EXERCISE DESCRIPTION:
Start to finish, return the listing below exactly, pictures excluded.

+++

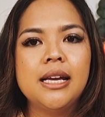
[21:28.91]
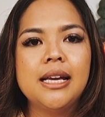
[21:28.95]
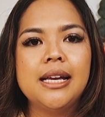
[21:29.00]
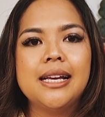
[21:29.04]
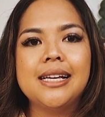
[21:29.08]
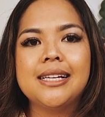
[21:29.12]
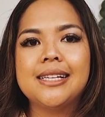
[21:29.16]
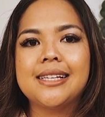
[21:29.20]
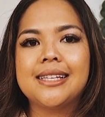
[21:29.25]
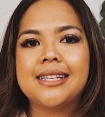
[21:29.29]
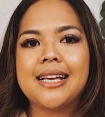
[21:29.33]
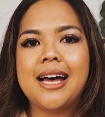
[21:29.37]

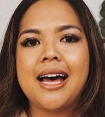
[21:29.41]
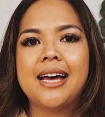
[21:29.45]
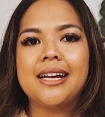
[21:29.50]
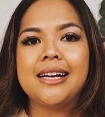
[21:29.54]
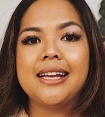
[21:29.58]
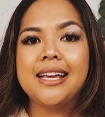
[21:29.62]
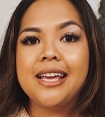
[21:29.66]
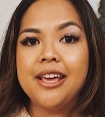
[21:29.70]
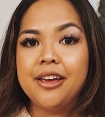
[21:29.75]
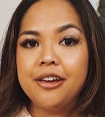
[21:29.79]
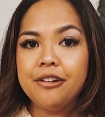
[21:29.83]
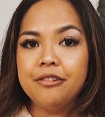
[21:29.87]
is that
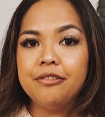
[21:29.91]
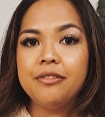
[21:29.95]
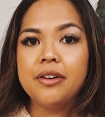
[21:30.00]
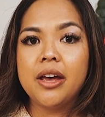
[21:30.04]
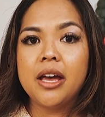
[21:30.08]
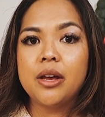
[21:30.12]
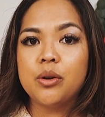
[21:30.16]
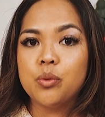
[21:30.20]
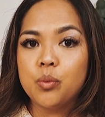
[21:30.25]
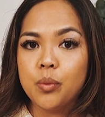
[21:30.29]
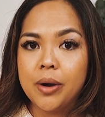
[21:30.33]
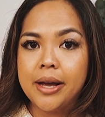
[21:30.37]
if
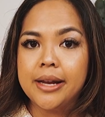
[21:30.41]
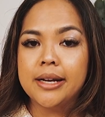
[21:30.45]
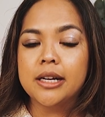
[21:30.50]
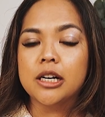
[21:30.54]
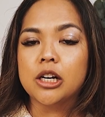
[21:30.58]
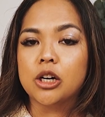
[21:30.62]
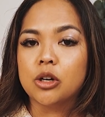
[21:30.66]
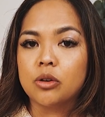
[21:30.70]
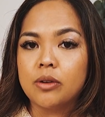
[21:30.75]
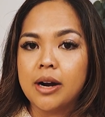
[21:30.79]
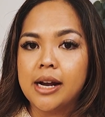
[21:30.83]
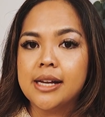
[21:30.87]
and when a
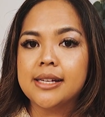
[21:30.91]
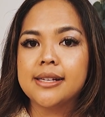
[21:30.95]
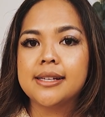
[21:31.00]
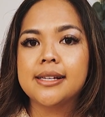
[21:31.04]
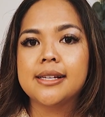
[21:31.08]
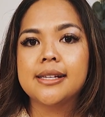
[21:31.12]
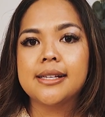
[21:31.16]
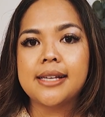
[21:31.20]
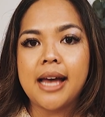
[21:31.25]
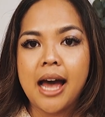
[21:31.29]
crisis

+++

ANSWER SPACE:
[21:28.91]
[21:28.95]
[21:29.00]
[21:29.04]
[21:29.08]
[21:29.12]
[21:29.16]
[21:29.20]
[21:29.25]
[21:29.29]
[21:29.33]
[21:29.37]

[21:29.41]
[21:29.45]
[21:29.50]
[21:29.54]
[21:29.58]
[21:29.62]
[21:29.66]
[21:29.70]
[21:29.75]
[21:29.79]
[21:29.83]
[21:29.87]
is that
[21:29.91]
[21:29.95]
[21:30.00]
[21:30.04]
[21:30.08]
[21:30.12]
[21:30.16]
[21:30.20]
[21:30.25]
[21:30.29]
[21:30.33]
[21:30.37]
if
[21:30.41]
[21:30.45]
[21:30.50]
[21:30.54]
[21:30.58]
[21:30.62]
[21:30.66]
[21:30.70]
[21:30.75]
[21:30.79]
[21:30.83]
[21:30.87]
and when a
[21:30.91]
[21:30.95]
[21:31.00]
[21:31.04]
[21:31.08]
[21:31.12]
[21:31.16]
[21:31.20]
[21:31.25]
[21:31.29]
crisis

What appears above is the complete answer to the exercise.